• **What this task involves**: Exact transcription with no images: write out all of the entries below.

• **Stored data**:
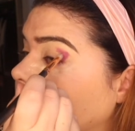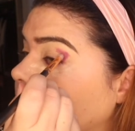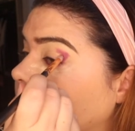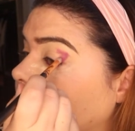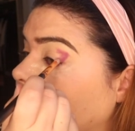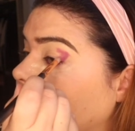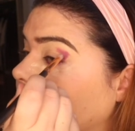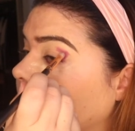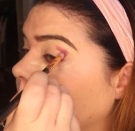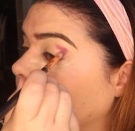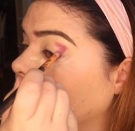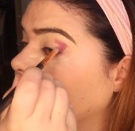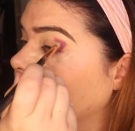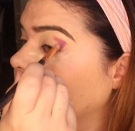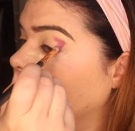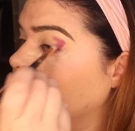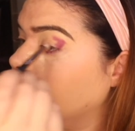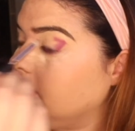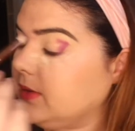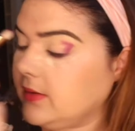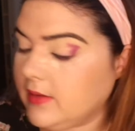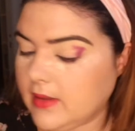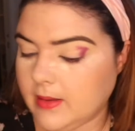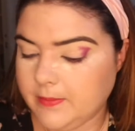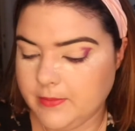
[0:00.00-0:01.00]
just packing a little
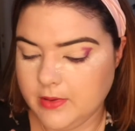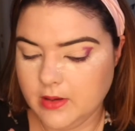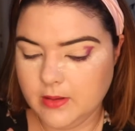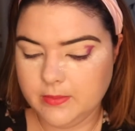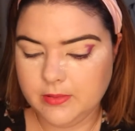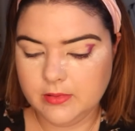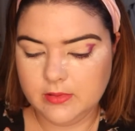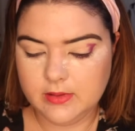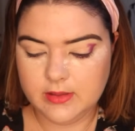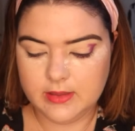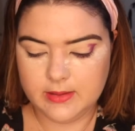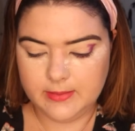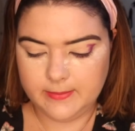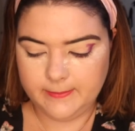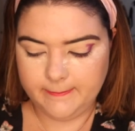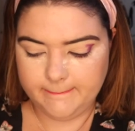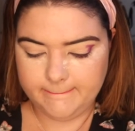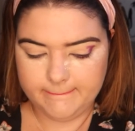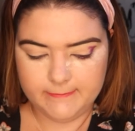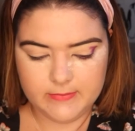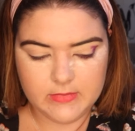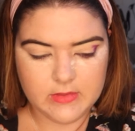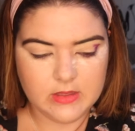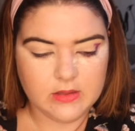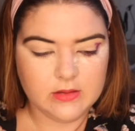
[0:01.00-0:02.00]
bit of that purple in.
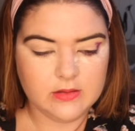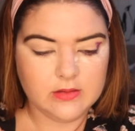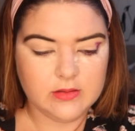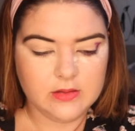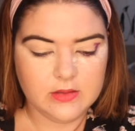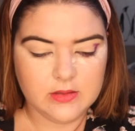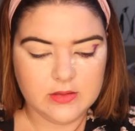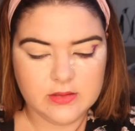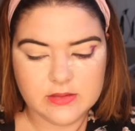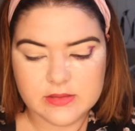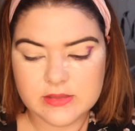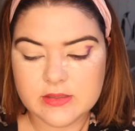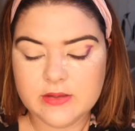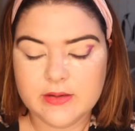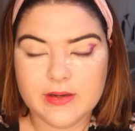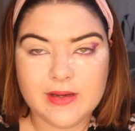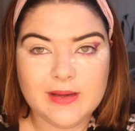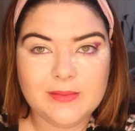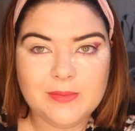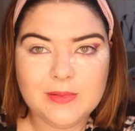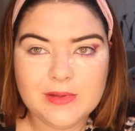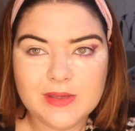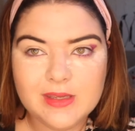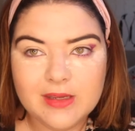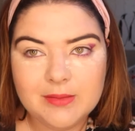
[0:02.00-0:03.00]
Sorry,
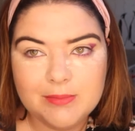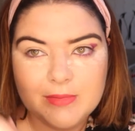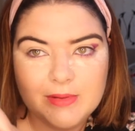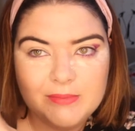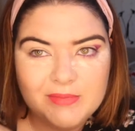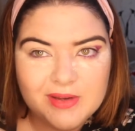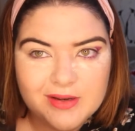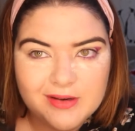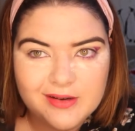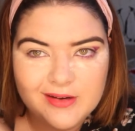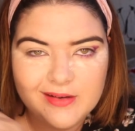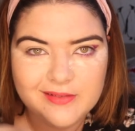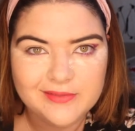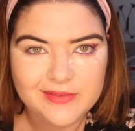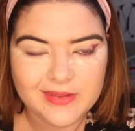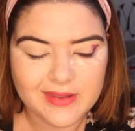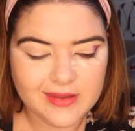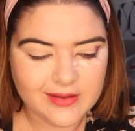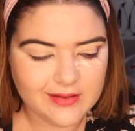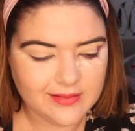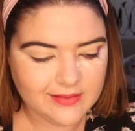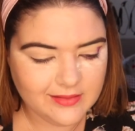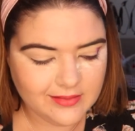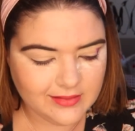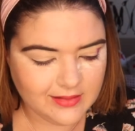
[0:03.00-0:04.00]
I'm looking at my mirror over
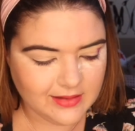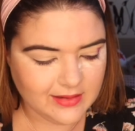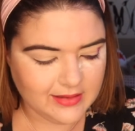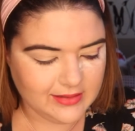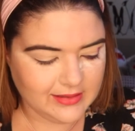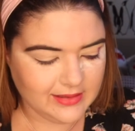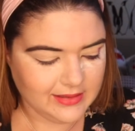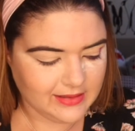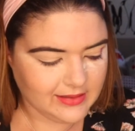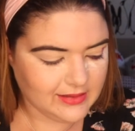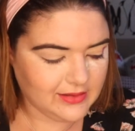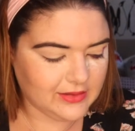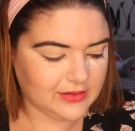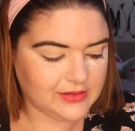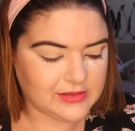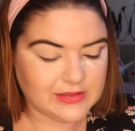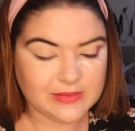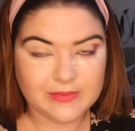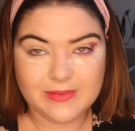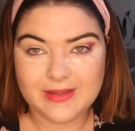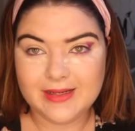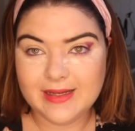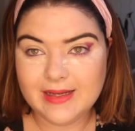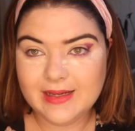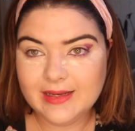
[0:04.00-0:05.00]
there. I need a
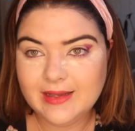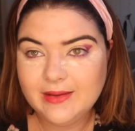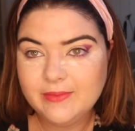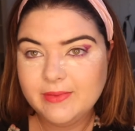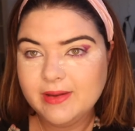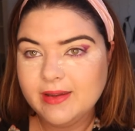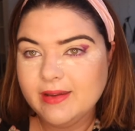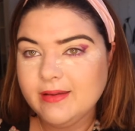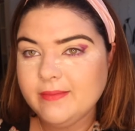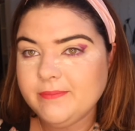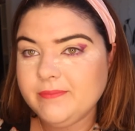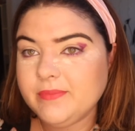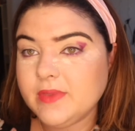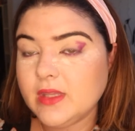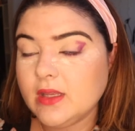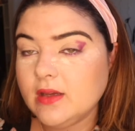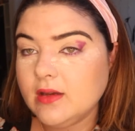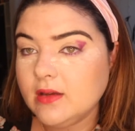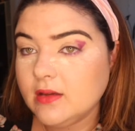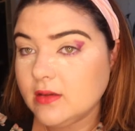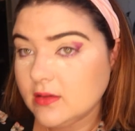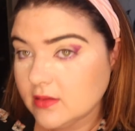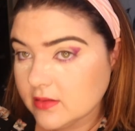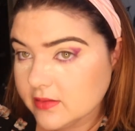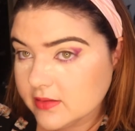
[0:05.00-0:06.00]
closer one anyway,
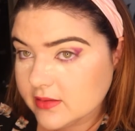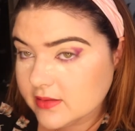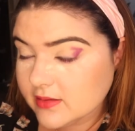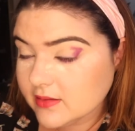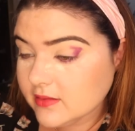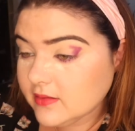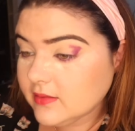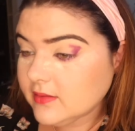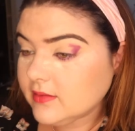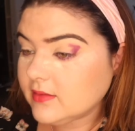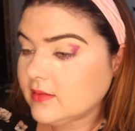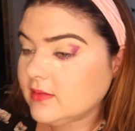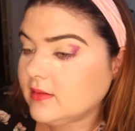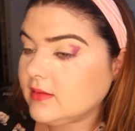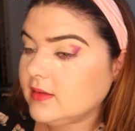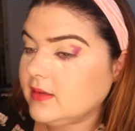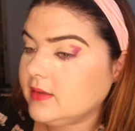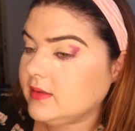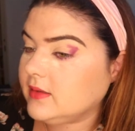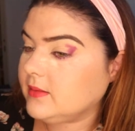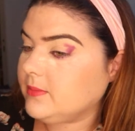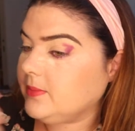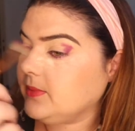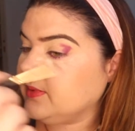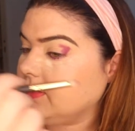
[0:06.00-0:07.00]
so
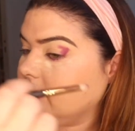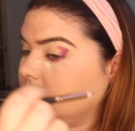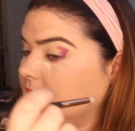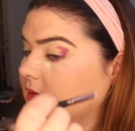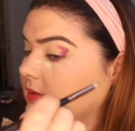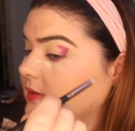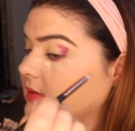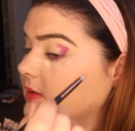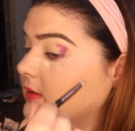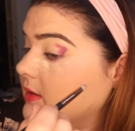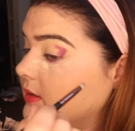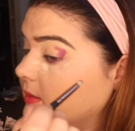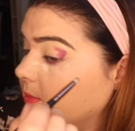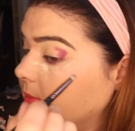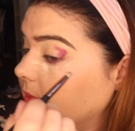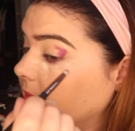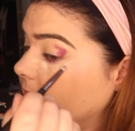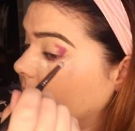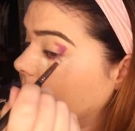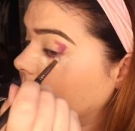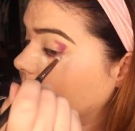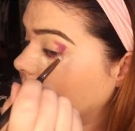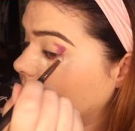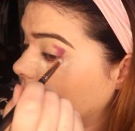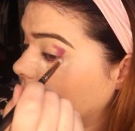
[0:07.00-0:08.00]
let's bring it in a little bit.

• **Exercise result**:
[0:00.00-0:01.00]
just packing a little
[0:01.00-0:02.00]
bit of that purple in.
[0:02.00-0:03.00]
Sorry,
[0:03.00-0:04.00]
I'm looking at my mirror over
[0:04.00-0:05.00]
there. I need a
[0:05.00-0:06.00]
closer one anyway,
[0:06.00-0:07.00]
so
[0:07.00-0:08.00]
let's bring it in a little bit.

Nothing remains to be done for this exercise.